(Source records)
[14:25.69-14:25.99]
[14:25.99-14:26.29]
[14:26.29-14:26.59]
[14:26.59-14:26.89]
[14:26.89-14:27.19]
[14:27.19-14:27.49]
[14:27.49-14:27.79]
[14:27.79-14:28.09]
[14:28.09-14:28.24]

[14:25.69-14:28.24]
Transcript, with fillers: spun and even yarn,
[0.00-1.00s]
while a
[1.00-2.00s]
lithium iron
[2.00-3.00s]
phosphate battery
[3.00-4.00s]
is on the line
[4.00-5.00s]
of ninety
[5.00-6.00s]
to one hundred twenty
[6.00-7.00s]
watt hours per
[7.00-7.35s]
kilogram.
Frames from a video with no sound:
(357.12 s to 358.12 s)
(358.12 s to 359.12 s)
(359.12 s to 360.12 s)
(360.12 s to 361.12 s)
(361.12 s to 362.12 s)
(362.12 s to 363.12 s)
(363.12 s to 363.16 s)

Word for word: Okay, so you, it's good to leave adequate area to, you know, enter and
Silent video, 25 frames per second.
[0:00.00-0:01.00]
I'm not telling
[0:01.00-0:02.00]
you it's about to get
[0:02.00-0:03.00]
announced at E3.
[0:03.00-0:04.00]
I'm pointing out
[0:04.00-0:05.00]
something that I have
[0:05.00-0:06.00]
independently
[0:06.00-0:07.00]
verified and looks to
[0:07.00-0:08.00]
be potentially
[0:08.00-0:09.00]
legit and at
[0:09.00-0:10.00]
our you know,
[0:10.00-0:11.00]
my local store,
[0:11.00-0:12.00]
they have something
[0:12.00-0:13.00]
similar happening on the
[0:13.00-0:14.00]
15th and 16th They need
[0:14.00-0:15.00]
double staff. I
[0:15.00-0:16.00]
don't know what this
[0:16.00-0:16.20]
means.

Instructions for the task
Write out every line of the data again, exactly as it reads.

Answer to the exercise
[14:25.69-14:25.99]
[14:25.99-14:26.29]
[14:26.29-14:26.59]
[14:26.59-14:26.89]
[14:26.89-14:27.19]
[14:27.19-14:27.49]
[14:27.49-14:27.79]
[14:27.79-14:28.09]
[14:28.09-14:28.24]

[14:25.69-14:28.24]
Transcript, with fillers: spun and even yarn,
[0.00-1.00s]
while a
[1.00-2.00s]
lithium iron
[2.00-3.00s]
phosphate battery
[3.00-4.00s]
is on the line
[4.00-5.00s]
of ninety
[5.00-6.00s]
to one hundred twenty
[6.00-7.00s]
watt hours per
[7.00-7.35s]
kilogram.
Frames from a video with no sound:
(357.12 s to 358.12 s)
(358.12 s to 359.12 s)
(359.12 s to 360.12 s)
(360.12 s to 361.12 s)
(361.12 s to 362.12 s)
(362.12 s to 363.12 s)
(363.12 s to 363.16 s)

Word for word: Okay, so you, it's good to leave adequate area to, you know, enter and
Silent video, 25 frames per second.
[0:00.00-0:01.00]
I'm not telling
[0:01.00-0:02.00]
you it's about to get
[0:02.00-0:03.00]
announced at E3.
[0:03.00-0:04.00]
I'm pointing out
[0:04.00-0:05.00]
something that I have
[0:05.00-0:06.00]
independently
[0:06.00-0:07.00]
verified and looks to
[0:07.00-0:08.00]
be potentially
[0:08.00-0:09.00]
legit and at
[0:09.00-0:10.00]
our you know,
[0:10.00-0:11.00]
my local store,
[0:11.00-0:12.00]
they have something
[0:12.00-0:13.00]
similar happening on the
[0:13.00-0:14.00]
15th and 16th They need
[0:14.00-0:15.00]
double staff. I
[0:15.00-0:16.00]
don't know what this
[0:16.00-0:16.20]
means.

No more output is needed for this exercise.